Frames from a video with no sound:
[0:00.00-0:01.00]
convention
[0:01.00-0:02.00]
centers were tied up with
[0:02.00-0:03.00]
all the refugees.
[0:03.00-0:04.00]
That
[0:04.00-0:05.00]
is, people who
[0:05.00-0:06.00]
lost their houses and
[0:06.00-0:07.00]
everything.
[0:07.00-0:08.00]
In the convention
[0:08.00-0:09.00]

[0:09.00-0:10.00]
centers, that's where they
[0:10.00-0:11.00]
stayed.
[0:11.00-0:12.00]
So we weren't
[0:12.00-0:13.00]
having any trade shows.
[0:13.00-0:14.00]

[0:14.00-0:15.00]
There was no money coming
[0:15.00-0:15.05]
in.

**Task details**
Can you quote exactly the lines from the one containing "[0:10.00-0:11.00]" through the last line of the records above, and nothing else?

**Reply**
[0:10.00-0:11.00]
stayed.
[0:11.00-0:12.00]
So we weren't
[0:12.00-0:13.00]
having any trade shows.
[0:13.00-0:14.00]

[0:14.00-0:15.00]
There was no money coming
[0:15.00-0:15.05]
in.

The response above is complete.